To do: Word for word, print each record, dropping any image it holds.

##### Extracted data #####

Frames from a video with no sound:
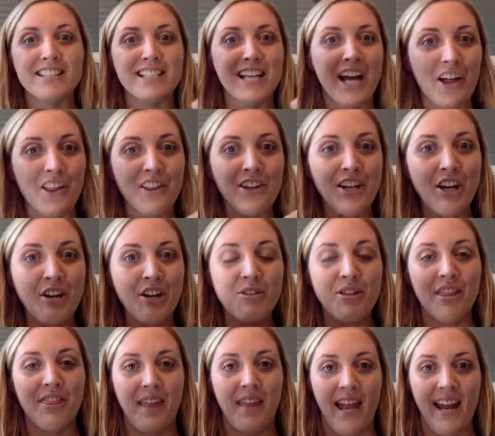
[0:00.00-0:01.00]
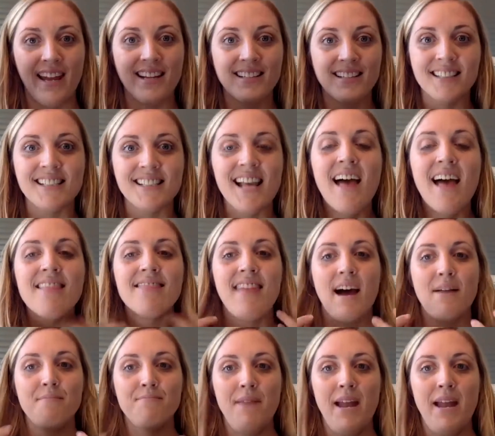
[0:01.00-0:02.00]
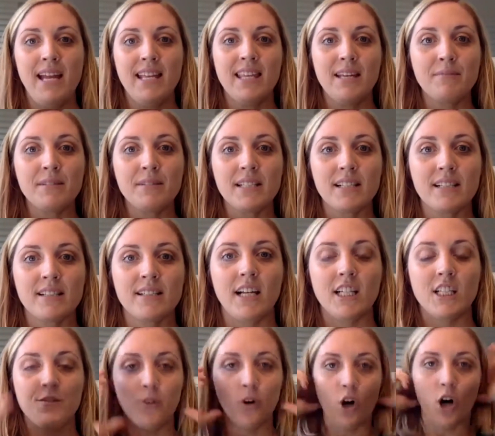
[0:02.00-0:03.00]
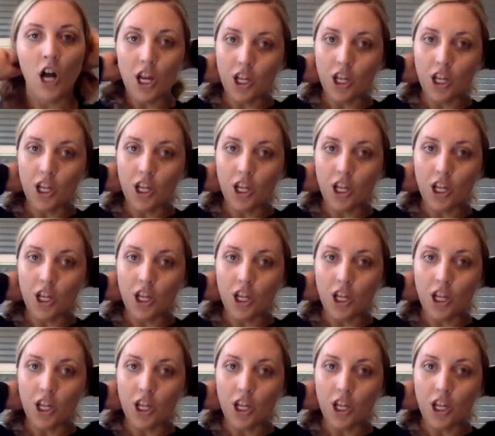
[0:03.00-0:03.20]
telling you the things that make them successful.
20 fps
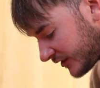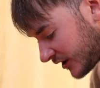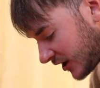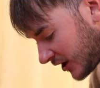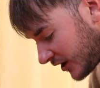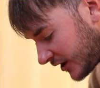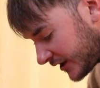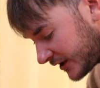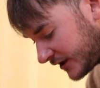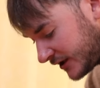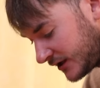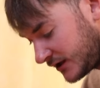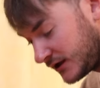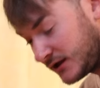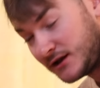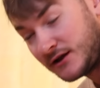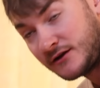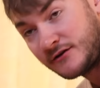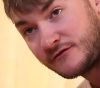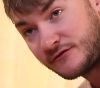the line
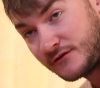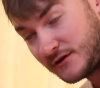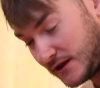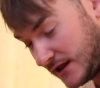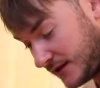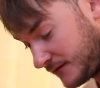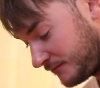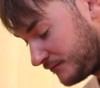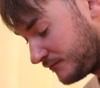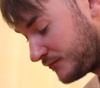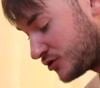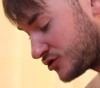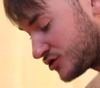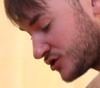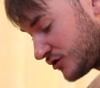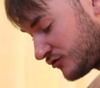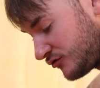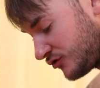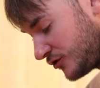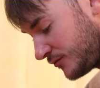and push
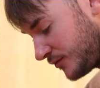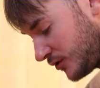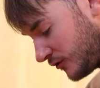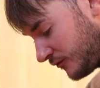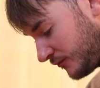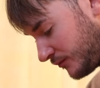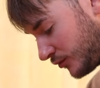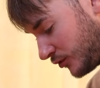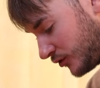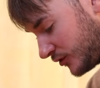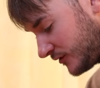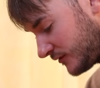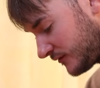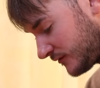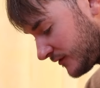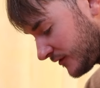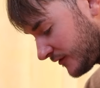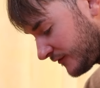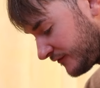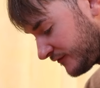the groove upwards
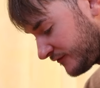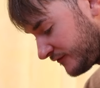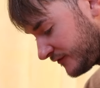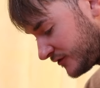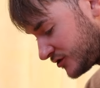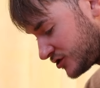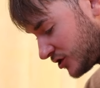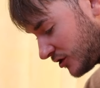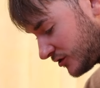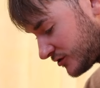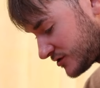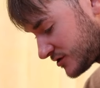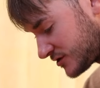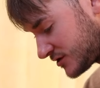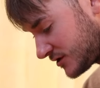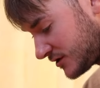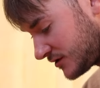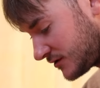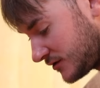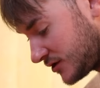so the, the
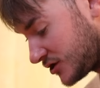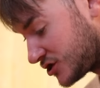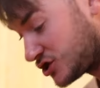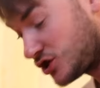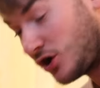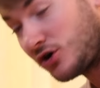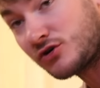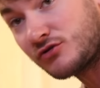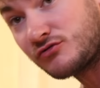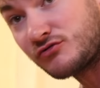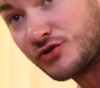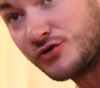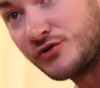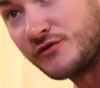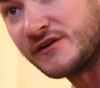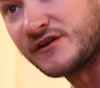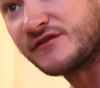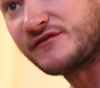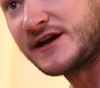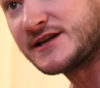shots the shot groove
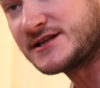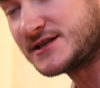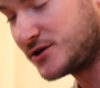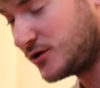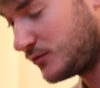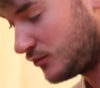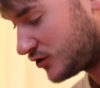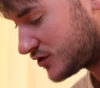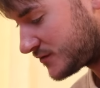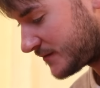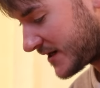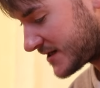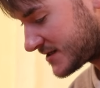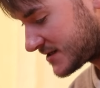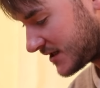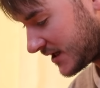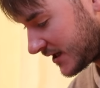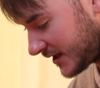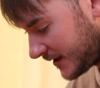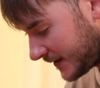is facing upwards
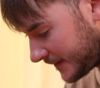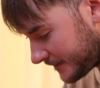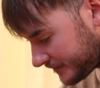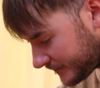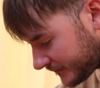basically.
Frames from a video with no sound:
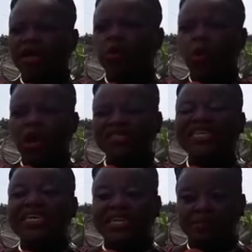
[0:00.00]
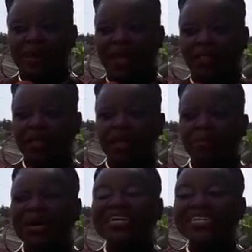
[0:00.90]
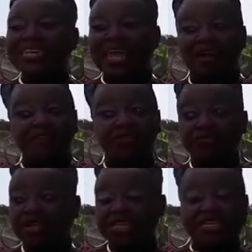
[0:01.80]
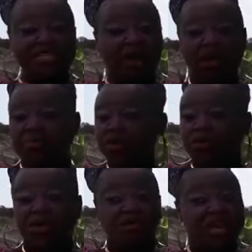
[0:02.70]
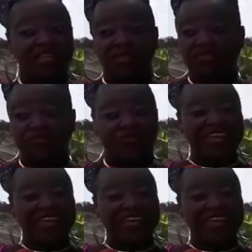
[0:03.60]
him once in the Bell, but I never really saw him down here. That's the truth.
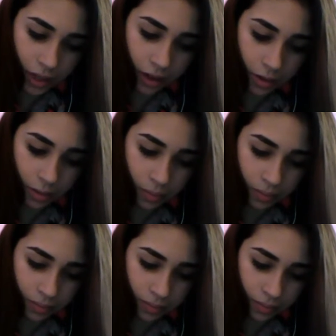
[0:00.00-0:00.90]
Oh.
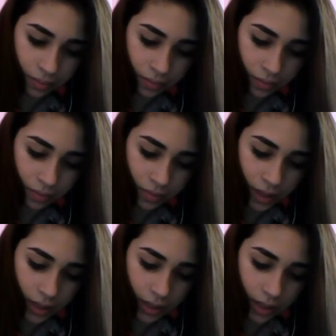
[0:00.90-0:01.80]

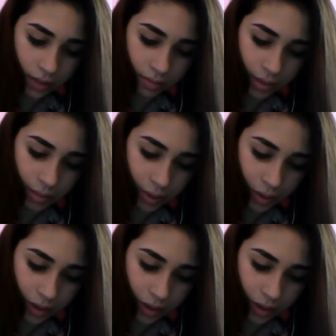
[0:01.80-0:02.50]
It tells me about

#####

Response box:
Frames from a video with no sound:
[0:00.00-0:01.00]
[0:01.00-0:02.00]
[0:02.00-0:03.00]
[0:03.00-0:03.20]
telling you the things that make them successful.
20 fps
the line
and push
the groove upwards
so the, the
shots the shot groove
is facing upwards
basically.
Frames from a video with no sound:
[0:00.00]
[0:00.90]
[0:01.80]
[0:02.70]
[0:03.60]
him once in the Bell, but I never really saw him down here. That's the truth.
[0:00.00-0:00.90]
Oh.
[0:00.90-0:01.80]

[0:01.80-0:02.50]
It tells me about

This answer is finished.